Thursday, September 04, 2014

I'll admit, I fell for it!

Back in 2000, I applied for and received W2LJ as a vanity call.  I had upgraded to Amateur Extra back in 1994, and I had been wanting a shorter call sign. I picked W2LJ as L & J are my first two initials. The fee was all of $10 back then, if I remember correctly.  It seemed like a bargain - a buck a year.

This from the ARRL today:

ZCZC AG16
QST de W1AW
ARRL Bulletin 16  ARLB016
>From ARRL Headquarters
Newington CT  September 4, 2014
To all radio amateurs

SB QST ARL ARLB016
ARLB016 New Amateur Radio Vanity Call Sign Fee Set at $21.40

The FCC has adjusted very slightly downward - to $21.40 - its proposed Amateur Service vanity call sign regulatory fee for Fiscal Year 2014. In a June Notice of Proposed Rule Making (NPRM), the Commission said it was planning to hike the current $16.10 vanity fee to $21.60 for the 10-year license term. The FCC released a Report and Order and Further Notice of Proposed Rulemaking (R&O) in the proceeding on August 29, in which it recalculated the fee to $21.40 for the 10-year license term. The $5.30 increase still represents the largest vanity fee hike in many years.

The new $21.40 fee does not go into effect until 30 days after the R&O is published in The Federal Register.

In the R&O, the FCC said it considered eliminating the regulatory fee for Amateur Radio vanity call sign applications but decided not to do so "at this time," because it lacks "adequate support to determine whether the cost of recovery and burden on small entities outweighs the collected revenue; or whether eliminating the fee would adversely affect the licensing process." The Commission said it would reevaluate this issue in the future to determine if it should eliminate other fee categories.

The FCC's Wireless Telecommunications Bureau sets the vanity call sign regulatory fee using projections of new applications and renewals, taking into consideration existing Commission licensee databases, such as the Universal Licensing System (ULS) database.
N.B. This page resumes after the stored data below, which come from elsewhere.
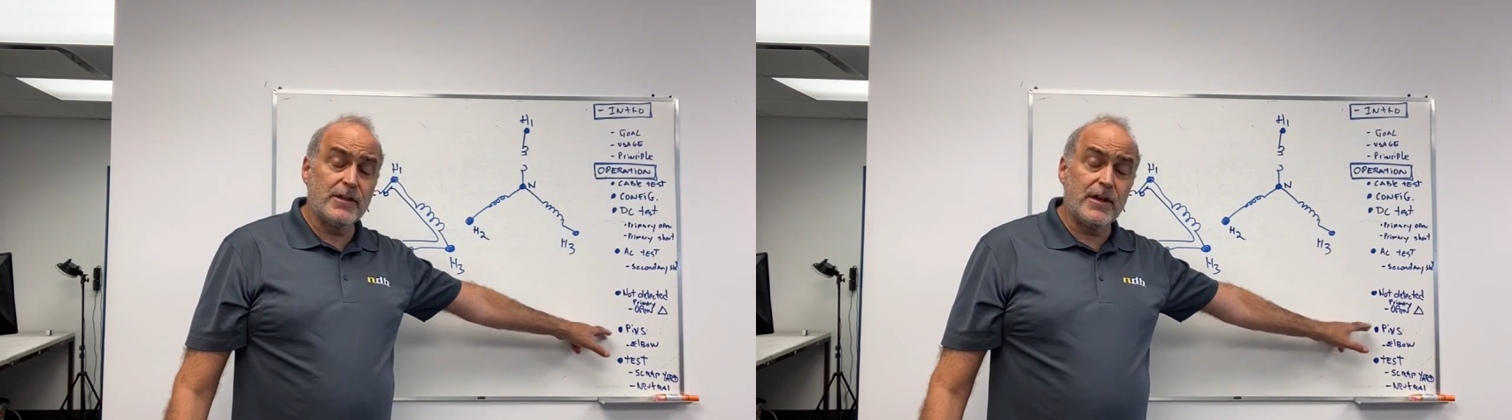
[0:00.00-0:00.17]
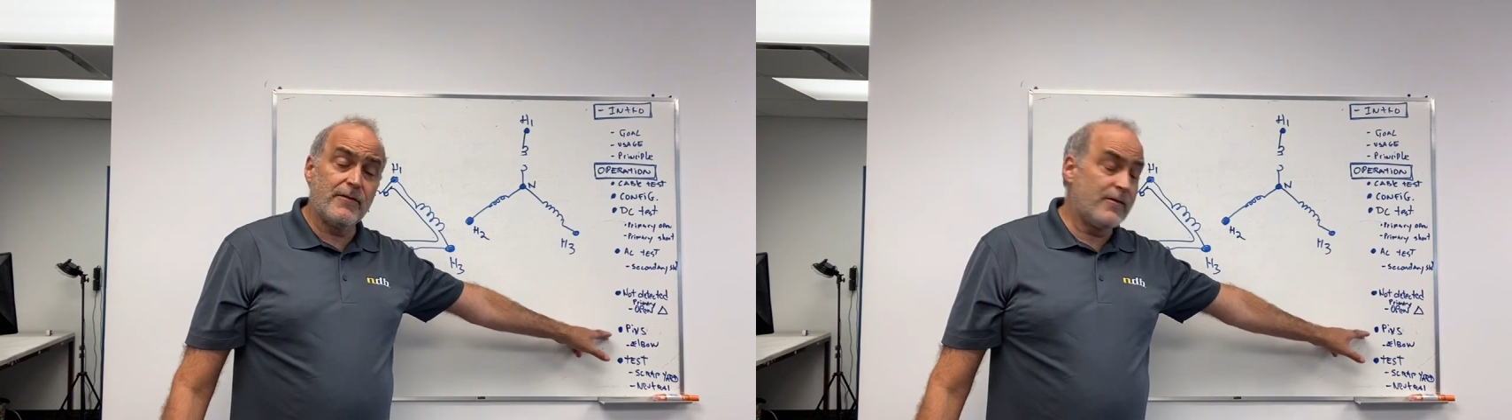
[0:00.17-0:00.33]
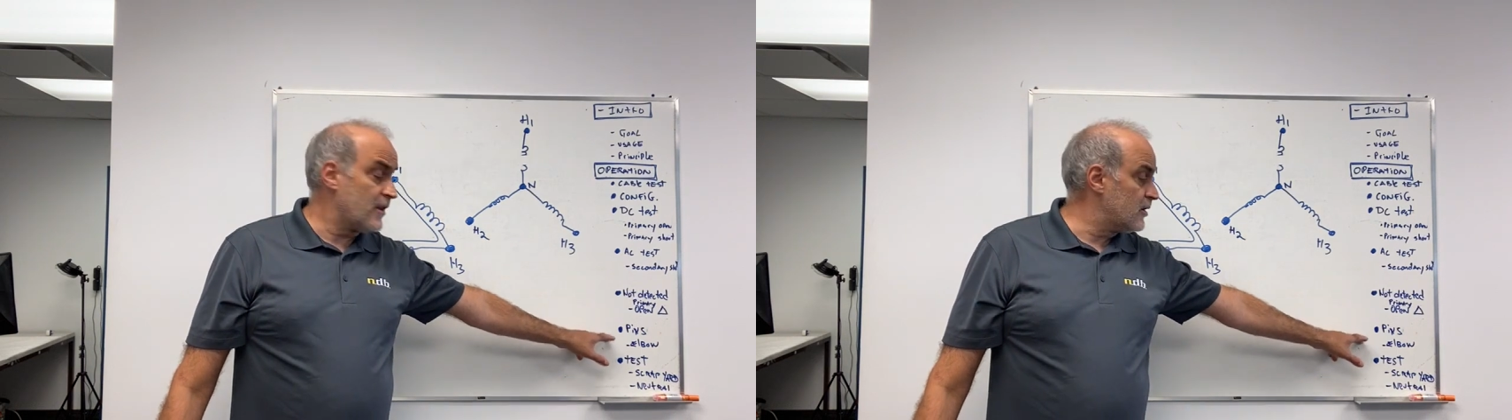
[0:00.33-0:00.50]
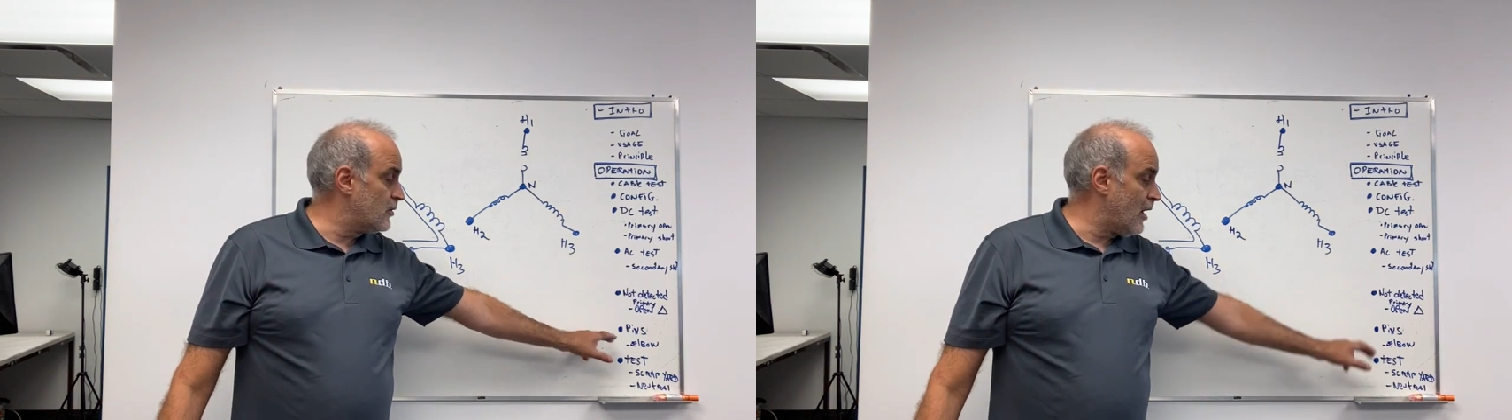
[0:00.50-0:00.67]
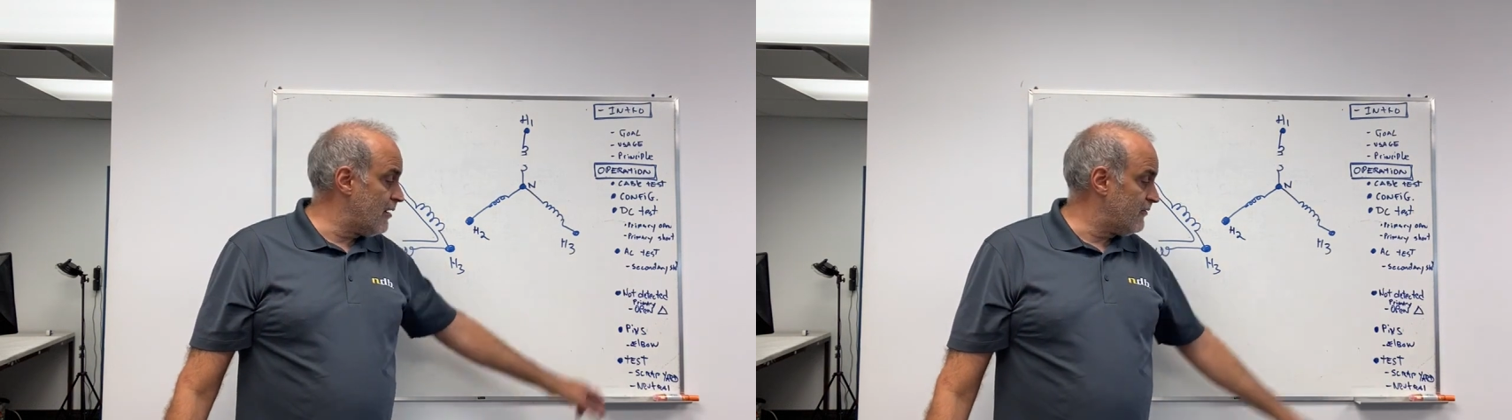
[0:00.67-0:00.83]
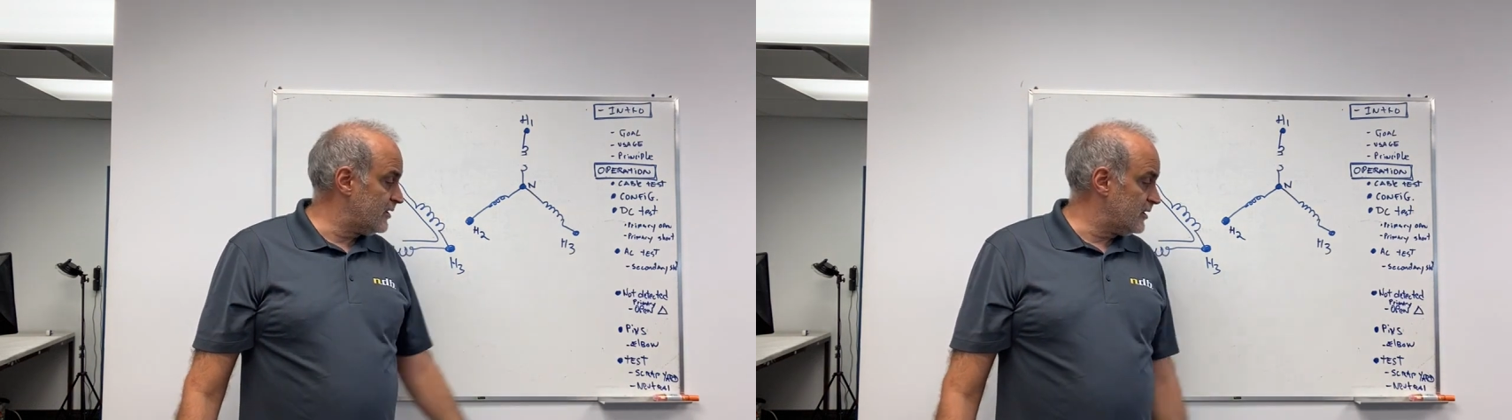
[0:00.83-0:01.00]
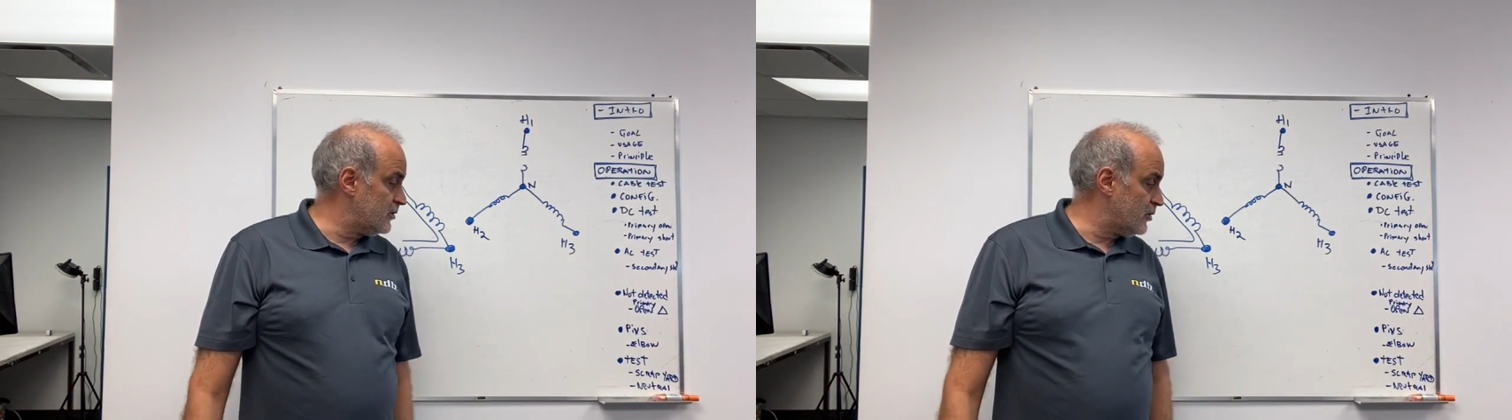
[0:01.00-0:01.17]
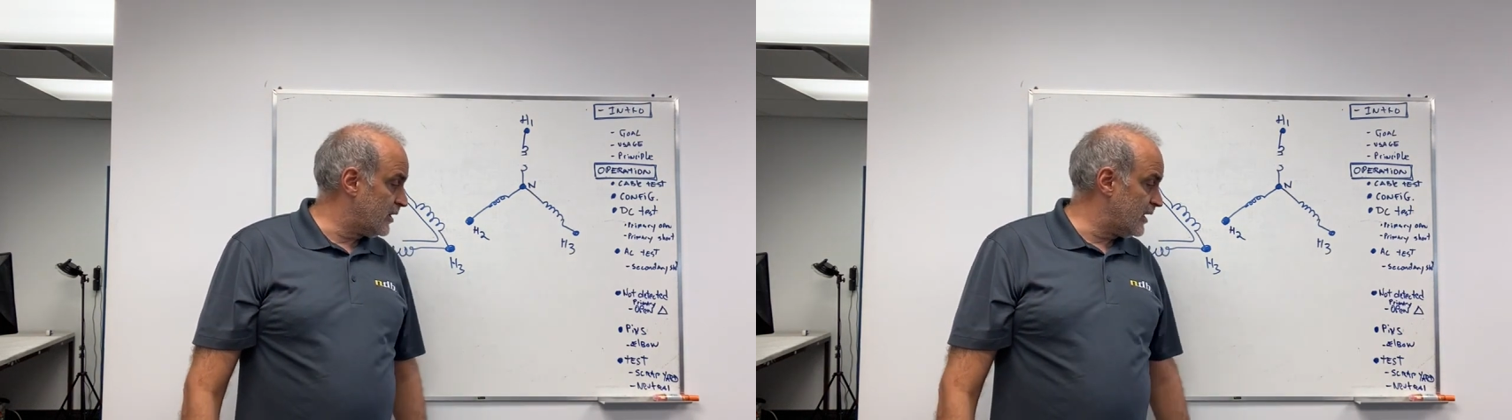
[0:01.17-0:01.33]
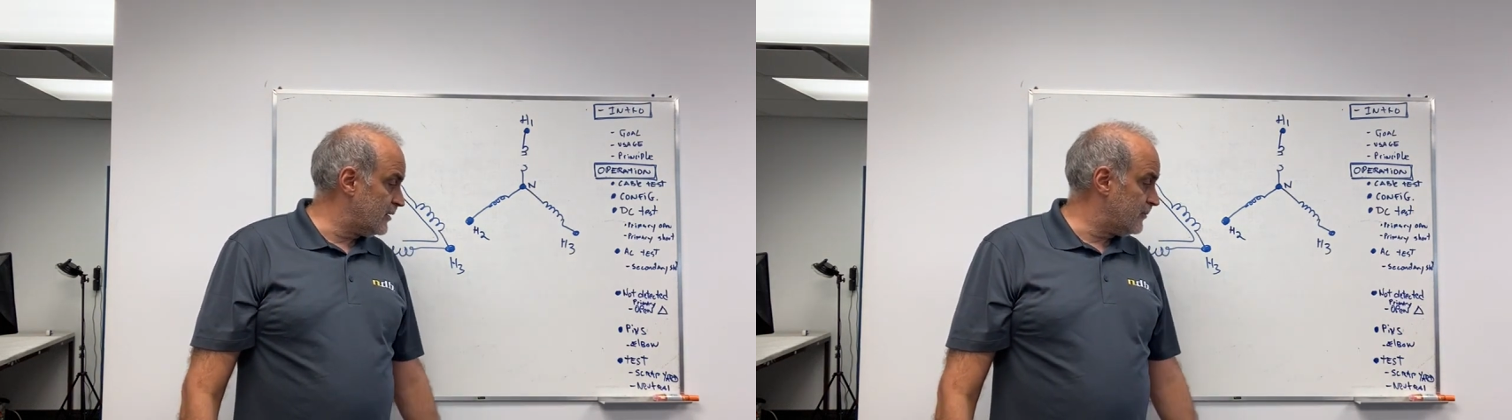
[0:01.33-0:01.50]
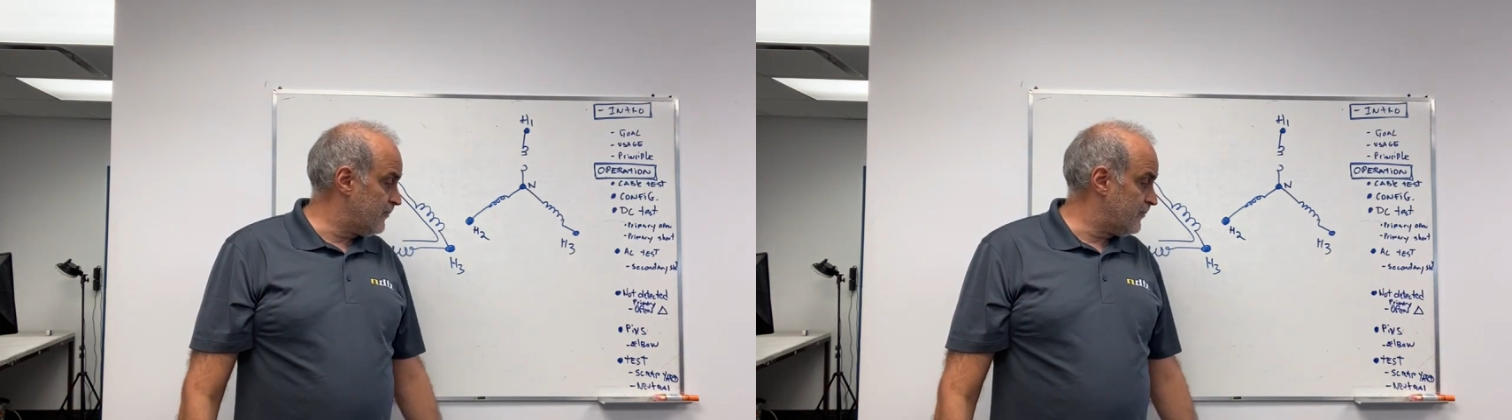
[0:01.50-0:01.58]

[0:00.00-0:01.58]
I think you have it in your kit.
The FCC reported there were 11,500 "payment units" in FY 2014. The Commission said the vanity program generated an estimated $230,230 in FY 2013 revenue, and it estimated that it would collect nearly $246,100 in FY 2014.

The vanity call sign regulatory fee is payable when applying for a new vanity call sign or when renewing a vanity call sign, although some older vanity call signs are not subject to the regulatory fee.
NNNN
/EX

I wonder what the fee will be in 2020 when it's time for me to renew again!  I think it was around $14 in 2010 when I last renewed.  Oh well, if you want to dance, you have to pay the piper, I guess.

I love this part, though. "In the R&O, the FCC said it considered eliminating the regulatory fee for Amateur Radio vanity call sign applications, but decided not to do so "at this time," because it lacks "adequate support to determine whether the cost of recovery and burden on small entities outweighs the collected revenue; or whether eliminating the fee would adversely affect the licensing process."  Translation - "Naaah!  We decided to raise it by $5.30 instead."

Ya just gotta love the Federal Government!

72 de Larry W2LJ
QRP - When you care to send the very least!


3 comments:

katie said...

I wonder how much money they spent in manhours/whatever in calling who knows how many meetings to discuss these things? :P

VE3WDM said...

The line about "we looked at shelfing the cost" was meant for the reader to have a warm fuzzy affect.
mike

K2DSL - David said...

My understanding of the fee is variable based on hitting a threshold needed to support the "program".

If the program has a fixed cost of $100,000 (made up easy number) they know about how many folks will need to renew their existing vanity calls during the coming year (as a % based on previous years) and about how many new vanity calls there are a year (again based on past history). If there are less renewals planned in a year or they forecast lower new vanity calls being issued based on trending, they adjust the price up or down.

It would be interesting, if the ability to submit postal applications was eliminated, if it couldn't be automated or the fixed cost of the program reduced further. In the corporate world, optimization is always considered and probably less so in government. There's still a need to deal with exceptions such as a relative taking over a SK call before it goes up for grabs, etc so I'm not sure it can be fully automated, but it might help.

I do find it silly that there are paid services by W5YI ($30 ?) and ARRL ($5 for members) to help acquire/renew a vanity call since it's probably the same effort to do through these services as it is to do it yourself.